> **Given data**

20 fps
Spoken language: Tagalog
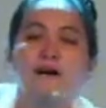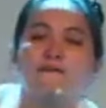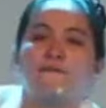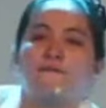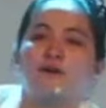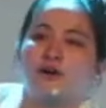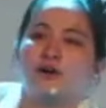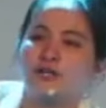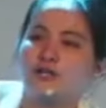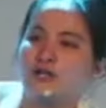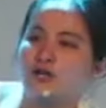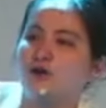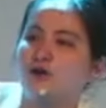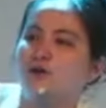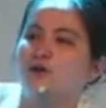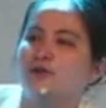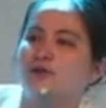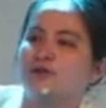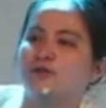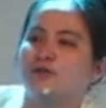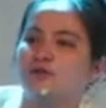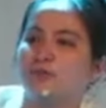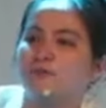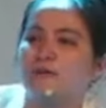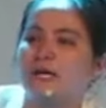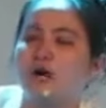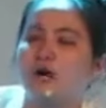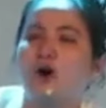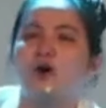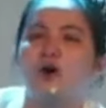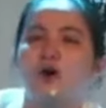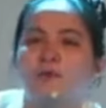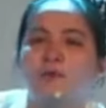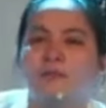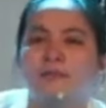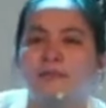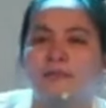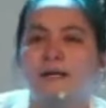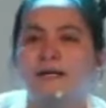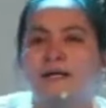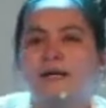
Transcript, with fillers: for you to be home.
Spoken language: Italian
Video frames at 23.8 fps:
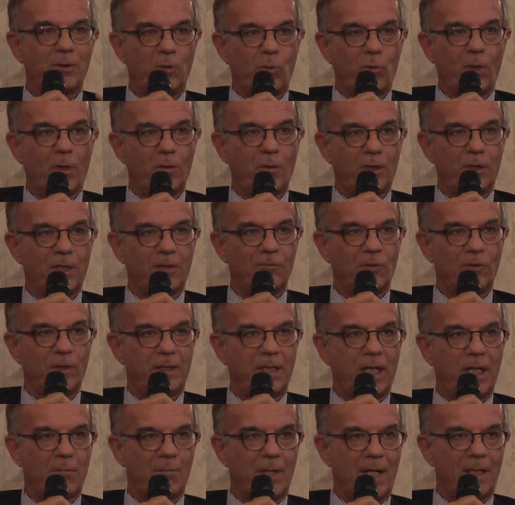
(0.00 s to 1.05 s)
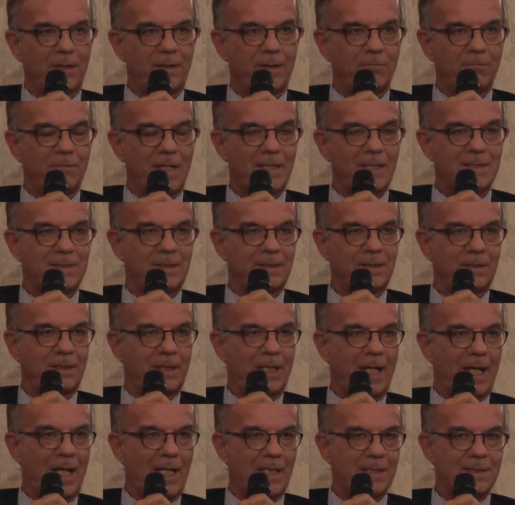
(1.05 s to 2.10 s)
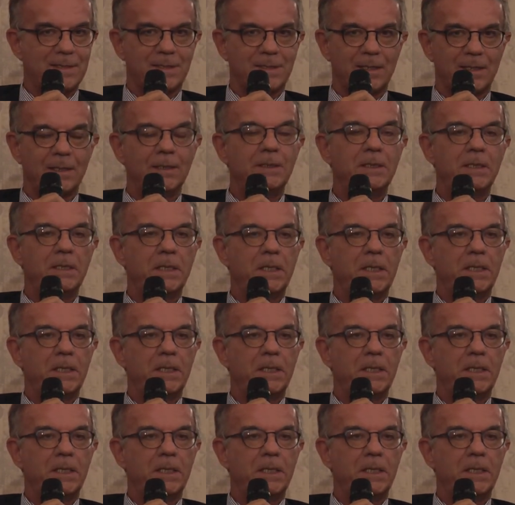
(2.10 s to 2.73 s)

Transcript: in quello che voi chiamate un asset class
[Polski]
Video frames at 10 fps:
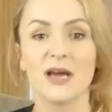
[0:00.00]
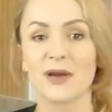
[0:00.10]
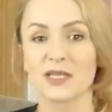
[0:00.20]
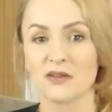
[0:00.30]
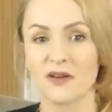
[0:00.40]

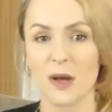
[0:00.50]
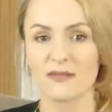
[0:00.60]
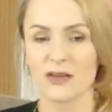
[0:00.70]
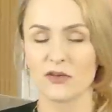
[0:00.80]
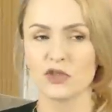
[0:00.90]
pracowała
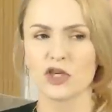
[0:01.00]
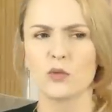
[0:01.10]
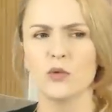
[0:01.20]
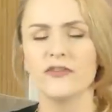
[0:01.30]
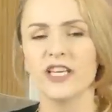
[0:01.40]
w zawodzie,
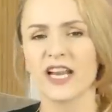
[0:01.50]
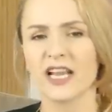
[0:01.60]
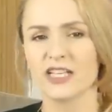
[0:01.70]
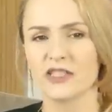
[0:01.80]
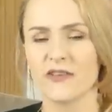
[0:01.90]
głównie
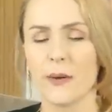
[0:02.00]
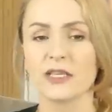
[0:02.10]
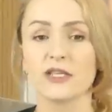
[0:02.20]
realizowała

> **Prompt**
Where pictures appear, omit them, and transcribe exactly, with nothing else, the lines from the line with "Video frames at 23.8" through the final line of the records above, both ends included.

> **Output for this exercise**
Video frames at 23.8 fps:
(0.00 s to 1.05 s)
(1.05 s to 2.10 s)
(2.10 s to 2.73 s)

Transcript: in quello che voi chiamate un asset class
[Polski]
Video frames at 10 fps:
[0:00.00]
[0:00.10]
[0:00.20]
[0:00.30]
[0:00.40]

[0:00.50]
[0:00.60]
[0:00.70]
[0:00.80]
[0:00.90]
pracowała
[0:01.00]
[0:01.10]
[0:01.20]
[0:01.30]
[0:01.40]
w zawodzie,
[0:01.50]
[0:01.60]
[0:01.70]
[0:01.80]
[0:01.90]
głównie
[0:02.00]
[0:02.10]
[0:02.20]
realizowała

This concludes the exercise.